Brief –
Please retype all of the entries that follow, leaving the images out.

Source material –
____

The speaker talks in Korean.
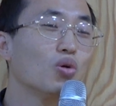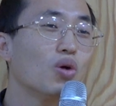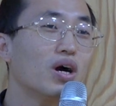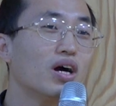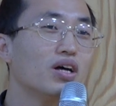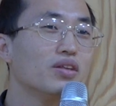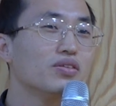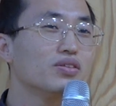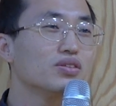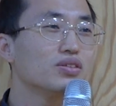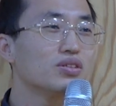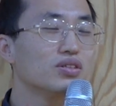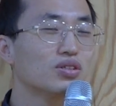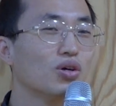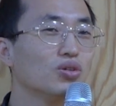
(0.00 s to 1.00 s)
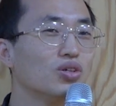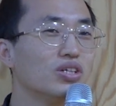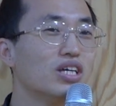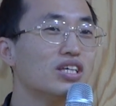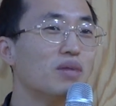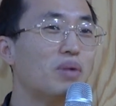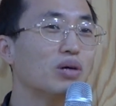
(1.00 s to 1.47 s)
결과가
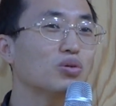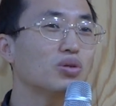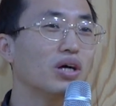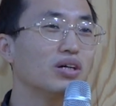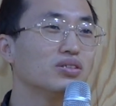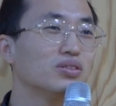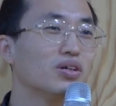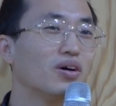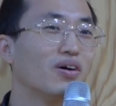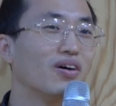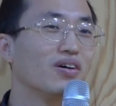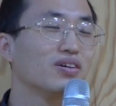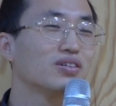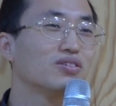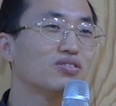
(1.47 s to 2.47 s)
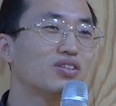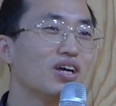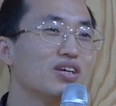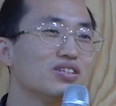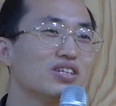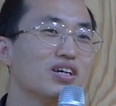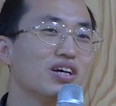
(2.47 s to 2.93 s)
전혀 예상 밖으로 나왔어요.
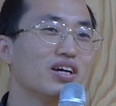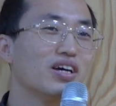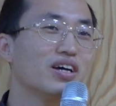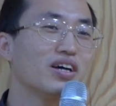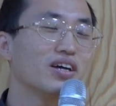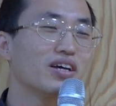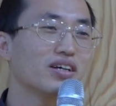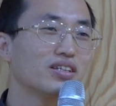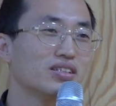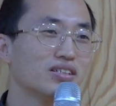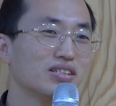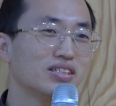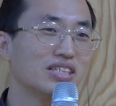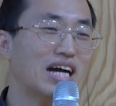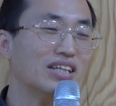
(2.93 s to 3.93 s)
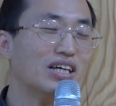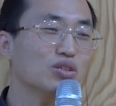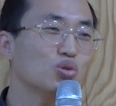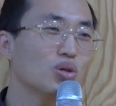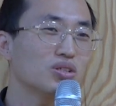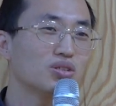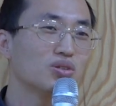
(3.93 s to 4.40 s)
그때 이제 그
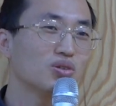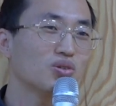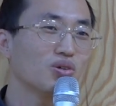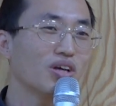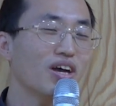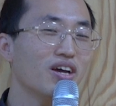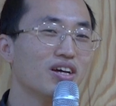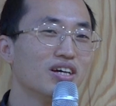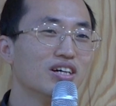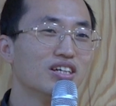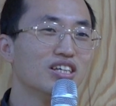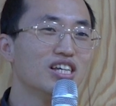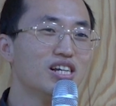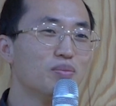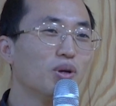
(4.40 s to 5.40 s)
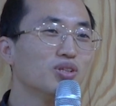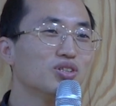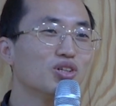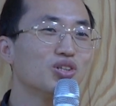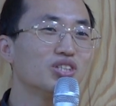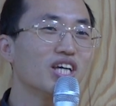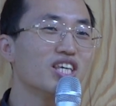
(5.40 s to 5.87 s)
야당 쪽에서 들었던 게
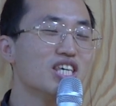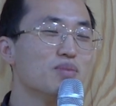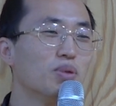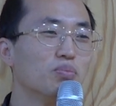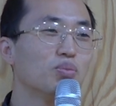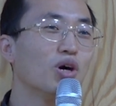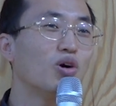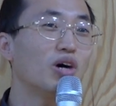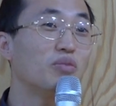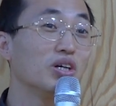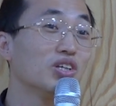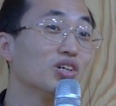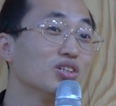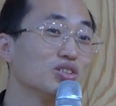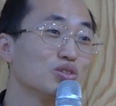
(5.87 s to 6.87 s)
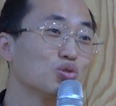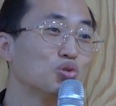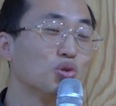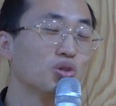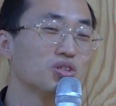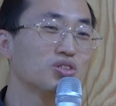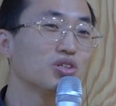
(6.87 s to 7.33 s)
1번 전쟁, 2번 평화 뭐 이런
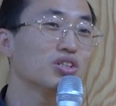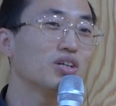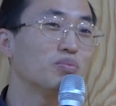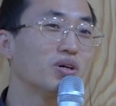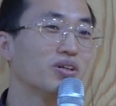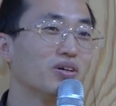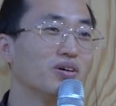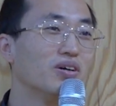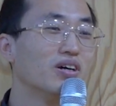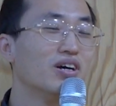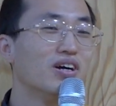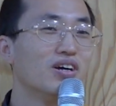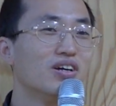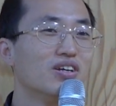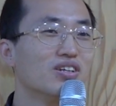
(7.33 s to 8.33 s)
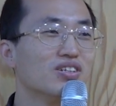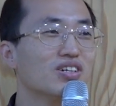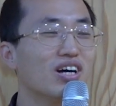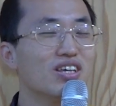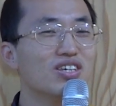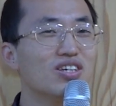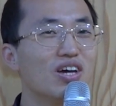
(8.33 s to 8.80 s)
구호를 들었단 말이에요.
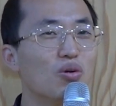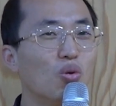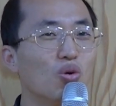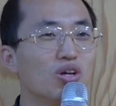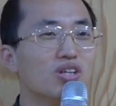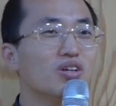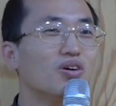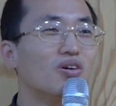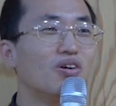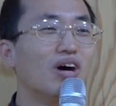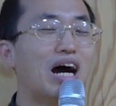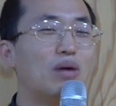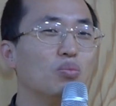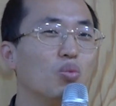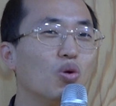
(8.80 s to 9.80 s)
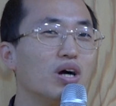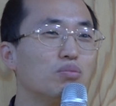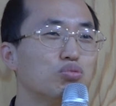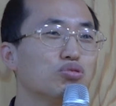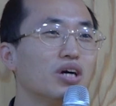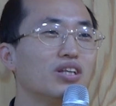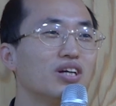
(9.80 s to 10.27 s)
그러니까 이게 오히려
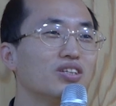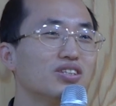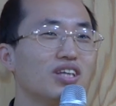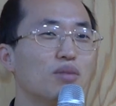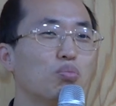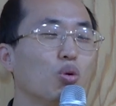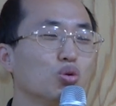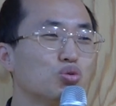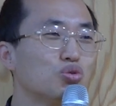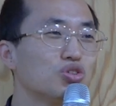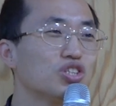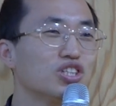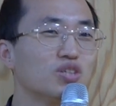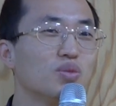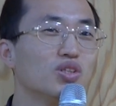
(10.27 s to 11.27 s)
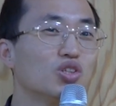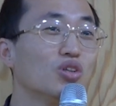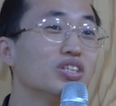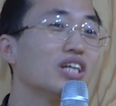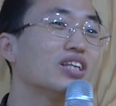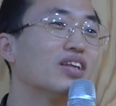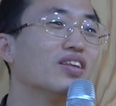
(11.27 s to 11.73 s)
안보가 불안할 때 보수를
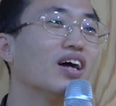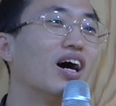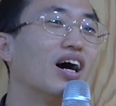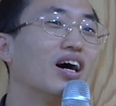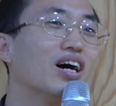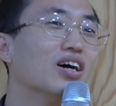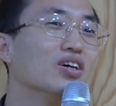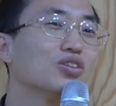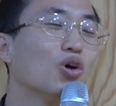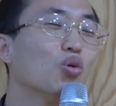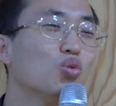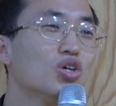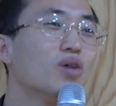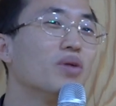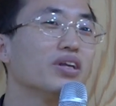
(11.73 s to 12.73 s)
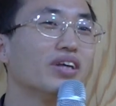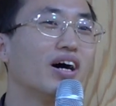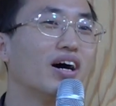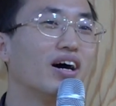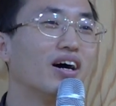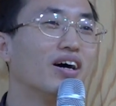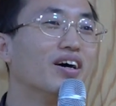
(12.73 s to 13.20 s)
찍으면 전쟁 난다. 더
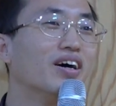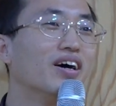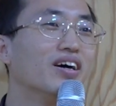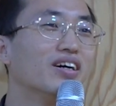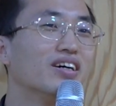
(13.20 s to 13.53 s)
위험하다.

____

Result below –
The speaker talks in Korean.
(0.00 s to 1.00 s)
(1.00 s to 1.47 s)
결과가
(1.47 s to 2.47 s)
(2.47 s to 2.93 s)
전혀 예상 밖으로 나왔어요.
(2.93 s to 3.93 s)
(3.93 s to 4.40 s)
그때 이제 그
(4.40 s to 5.40 s)
(5.40 s to 5.87 s)
야당 쪽에서 들었던 게
(5.87 s to 6.87 s)
(6.87 s to 7.33 s)
1번 전쟁, 2번 평화 뭐 이런
(7.33 s to 8.33 s)
(8.33 s to 8.80 s)
구호를 들었단 말이에요.
(8.80 s to 9.80 s)
(9.80 s to 10.27 s)
그러니까 이게 오히려
(10.27 s to 11.27 s)
(11.27 s to 11.73 s)
안보가 불안할 때 보수를
(11.73 s to 12.73 s)
(12.73 s to 13.20 s)
찍으면 전쟁 난다. 더
(13.20 s to 13.53 s)
위험하다.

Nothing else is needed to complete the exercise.